Exercise directions: Each record that follows must be reproduced exactly.
(Provided material Opens)
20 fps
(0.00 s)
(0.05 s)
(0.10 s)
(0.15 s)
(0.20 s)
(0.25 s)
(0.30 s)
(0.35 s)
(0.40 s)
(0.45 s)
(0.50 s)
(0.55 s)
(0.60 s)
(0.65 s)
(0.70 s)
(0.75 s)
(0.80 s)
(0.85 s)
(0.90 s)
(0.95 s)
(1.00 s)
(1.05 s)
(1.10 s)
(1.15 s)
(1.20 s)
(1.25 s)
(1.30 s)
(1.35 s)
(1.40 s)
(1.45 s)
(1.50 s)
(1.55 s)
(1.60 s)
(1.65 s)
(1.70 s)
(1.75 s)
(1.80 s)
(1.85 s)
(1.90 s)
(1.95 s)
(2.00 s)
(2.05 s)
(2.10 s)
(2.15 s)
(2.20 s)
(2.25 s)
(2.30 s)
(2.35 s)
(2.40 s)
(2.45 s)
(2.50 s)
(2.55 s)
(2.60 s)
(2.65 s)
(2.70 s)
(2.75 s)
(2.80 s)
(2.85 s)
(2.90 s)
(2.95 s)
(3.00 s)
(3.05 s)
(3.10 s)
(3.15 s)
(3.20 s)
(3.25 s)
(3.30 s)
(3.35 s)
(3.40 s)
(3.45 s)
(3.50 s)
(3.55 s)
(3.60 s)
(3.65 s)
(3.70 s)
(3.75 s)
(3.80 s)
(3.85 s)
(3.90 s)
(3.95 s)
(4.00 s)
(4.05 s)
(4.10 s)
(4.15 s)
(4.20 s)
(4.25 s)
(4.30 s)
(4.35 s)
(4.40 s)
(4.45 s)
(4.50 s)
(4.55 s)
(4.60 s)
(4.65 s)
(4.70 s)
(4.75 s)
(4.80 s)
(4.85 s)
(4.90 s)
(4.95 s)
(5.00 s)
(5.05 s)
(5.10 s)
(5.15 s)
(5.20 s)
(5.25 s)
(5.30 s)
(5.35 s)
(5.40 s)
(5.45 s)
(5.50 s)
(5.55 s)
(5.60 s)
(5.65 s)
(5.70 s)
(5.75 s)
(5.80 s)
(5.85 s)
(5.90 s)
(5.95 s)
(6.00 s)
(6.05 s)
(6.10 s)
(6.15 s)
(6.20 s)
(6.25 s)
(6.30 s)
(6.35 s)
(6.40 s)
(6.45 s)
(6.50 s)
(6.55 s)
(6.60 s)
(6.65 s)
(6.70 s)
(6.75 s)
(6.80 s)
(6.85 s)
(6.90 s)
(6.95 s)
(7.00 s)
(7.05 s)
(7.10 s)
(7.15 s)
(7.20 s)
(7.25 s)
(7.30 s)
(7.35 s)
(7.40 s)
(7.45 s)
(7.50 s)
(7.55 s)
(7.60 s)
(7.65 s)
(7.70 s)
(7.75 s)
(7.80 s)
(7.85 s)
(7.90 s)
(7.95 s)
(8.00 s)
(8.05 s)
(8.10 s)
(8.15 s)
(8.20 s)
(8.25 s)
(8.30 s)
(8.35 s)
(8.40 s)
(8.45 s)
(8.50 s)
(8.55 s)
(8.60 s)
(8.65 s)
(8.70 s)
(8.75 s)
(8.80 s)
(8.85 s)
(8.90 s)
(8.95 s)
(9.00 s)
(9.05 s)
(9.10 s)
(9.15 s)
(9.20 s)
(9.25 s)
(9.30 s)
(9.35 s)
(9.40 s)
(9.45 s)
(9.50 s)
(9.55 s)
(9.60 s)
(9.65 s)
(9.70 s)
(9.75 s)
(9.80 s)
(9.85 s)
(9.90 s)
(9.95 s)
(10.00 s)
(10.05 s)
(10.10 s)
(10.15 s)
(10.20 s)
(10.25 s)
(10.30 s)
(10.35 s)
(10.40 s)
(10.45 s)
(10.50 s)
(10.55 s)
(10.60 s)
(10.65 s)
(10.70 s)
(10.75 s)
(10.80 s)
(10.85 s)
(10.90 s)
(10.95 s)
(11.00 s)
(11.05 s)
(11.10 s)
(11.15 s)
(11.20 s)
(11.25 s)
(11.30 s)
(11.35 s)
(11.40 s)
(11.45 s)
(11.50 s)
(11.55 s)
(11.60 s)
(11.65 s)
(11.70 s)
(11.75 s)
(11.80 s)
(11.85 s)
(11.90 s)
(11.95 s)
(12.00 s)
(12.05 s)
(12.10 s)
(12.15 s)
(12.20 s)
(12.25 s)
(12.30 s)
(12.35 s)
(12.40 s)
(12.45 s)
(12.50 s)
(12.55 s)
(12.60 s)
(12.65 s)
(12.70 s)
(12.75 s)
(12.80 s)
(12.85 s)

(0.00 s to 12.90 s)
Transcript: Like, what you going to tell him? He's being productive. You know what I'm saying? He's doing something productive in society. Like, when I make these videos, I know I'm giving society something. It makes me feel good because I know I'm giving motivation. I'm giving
(Provided material Closes)
Final answer:
20 fps
(0.00 s)
(0.05 s)
(0.10 s)
(0.15 s)
(0.20 s)
(0.25 s)
(0.30 s)
(0.35 s)
(0.40 s)
(0.45 s)
(0.50 s)
(0.55 s)
(0.60 s)
(0.65 s)
(0.70 s)
(0.75 s)
(0.80 s)
(0.85 s)
(0.90 s)
(0.95 s)
(1.00 s)
(1.05 s)
(1.10 s)
(1.15 s)
(1.20 s)
(1.25 s)
(1.30 s)
(1.35 s)
(1.40 s)
(1.45 s)
(1.50 s)
(1.55 s)
(1.60 s)
(1.65 s)
(1.70 s)
(1.75 s)
(1.80 s)
(1.85 s)
(1.90 s)
(1.95 s)
(2.00 s)
(2.05 s)
(2.10 s)
(2.15 s)
(2.20 s)
(2.25 s)
(2.30 s)
(2.35 s)
(2.40 s)
(2.45 s)
(2.50 s)
(2.55 s)
(2.60 s)
(2.65 s)
(2.70 s)
(2.75 s)
(2.80 s)
(2.85 s)
(2.90 s)
(2.95 s)
(3.00 s)
(3.05 s)
(3.10 s)
(3.15 s)
(3.20 s)
(3.25 s)
(3.30 s)
(3.35 s)
(3.40 s)
(3.45 s)
(3.50 s)
(3.55 s)
(3.60 s)
(3.65 s)
(3.70 s)
(3.75 s)
(3.80 s)
(3.85 s)
(3.90 s)
(3.95 s)
(4.00 s)
(4.05 s)
(4.10 s)
(4.15 s)
(4.20 s)
(4.25 s)
(4.30 s)
(4.35 s)
(4.40 s)
(4.45 s)
(4.50 s)
(4.55 s)
(4.60 s)
(4.65 s)
(4.70 s)
(4.75 s)
(4.80 s)
(4.85 s)
(4.90 s)
(4.95 s)
(5.00 s)
(5.05 s)
(5.10 s)
(5.15 s)
(5.20 s)
(5.25 s)
(5.30 s)
(5.35 s)
(5.40 s)
(5.45 s)
(5.50 s)
(5.55 s)
(5.60 s)
(5.65 s)
(5.70 s)
(5.75 s)
(5.80 s)
(5.85 s)
(5.90 s)
(5.95 s)
(6.00 s)
(6.05 s)
(6.10 s)
(6.15 s)
(6.20 s)
(6.25 s)
(6.30 s)
(6.35 s)
(6.40 s)
(6.45 s)
(6.50 s)
(6.55 s)
(6.60 s)
(6.65 s)
(6.70 s)
(6.75 s)
(6.80 s)
(6.85 s)
(6.90 s)
(6.95 s)
(7.00 s)
(7.05 s)
(7.10 s)
(7.15 s)
(7.20 s)
(7.25 s)
(7.30 s)
(7.35 s)
(7.40 s)
(7.45 s)
(7.50 s)
(7.55 s)
(7.60 s)
(7.65 s)
(7.70 s)
(7.75 s)
(7.80 s)
(7.85 s)
(7.90 s)
(7.95 s)
(8.00 s)
(8.05 s)
(8.10 s)
(8.15 s)
(8.20 s)
(8.25 s)
(8.30 s)
(8.35 s)
(8.40 s)
(8.45 s)
(8.50 s)
(8.55 s)
(8.60 s)
(8.65 s)
(8.70 s)
(8.75 s)
(8.80 s)
(8.85 s)
(8.90 s)
(8.95 s)
(9.00 s)
(9.05 s)
(9.10 s)
(9.15 s)
(9.20 s)
(9.25 s)
(9.30 s)
(9.35 s)
(9.40 s)
(9.45 s)
(9.50 s)
(9.55 s)
(9.60 s)
(9.65 s)
(9.70 s)
(9.75 s)
(9.80 s)
(9.85 s)
(9.90 s)
(9.95 s)
(10.00 s)
(10.05 s)
(10.10 s)
(10.15 s)
(10.20 s)
(10.25 s)
(10.30 s)
(10.35 s)
(10.40 s)
(10.45 s)
(10.50 s)
(10.55 s)
(10.60 s)
(10.65 s)
(10.70 s)
(10.75 s)
(10.80 s)
(10.85 s)
(10.90 s)
(10.95 s)
(11.00 s)
(11.05 s)
(11.10 s)
(11.15 s)
(11.20 s)
(11.25 s)
(11.30 s)
(11.35 s)
(11.40 s)
(11.45 s)
(11.50 s)
(11.55 s)
(11.60 s)
(11.65 s)
(11.70 s)
(11.75 s)
(11.80 s)
(11.85 s)
(11.90 s)
(11.95 s)
(12.00 s)
(12.05 s)
(12.10 s)
(12.15 s)
(12.20 s)
(12.25 s)
(12.30 s)
(12.35 s)
(12.40 s)
(12.45 s)
(12.50 s)
(12.55 s)
(12.60 s)
(12.65 s)
(12.70 s)
(12.75 s)
(12.80 s)
(12.85 s)

(0.00 s to 12.90 s)
Transcript: Like, what you going to tell him? He's being productive. You know what I'm saying? He's doing something productive in society. Like, when I make these videos, I know I'm giving society something. It makes me feel good because I know I'm giving motivation. I'm giving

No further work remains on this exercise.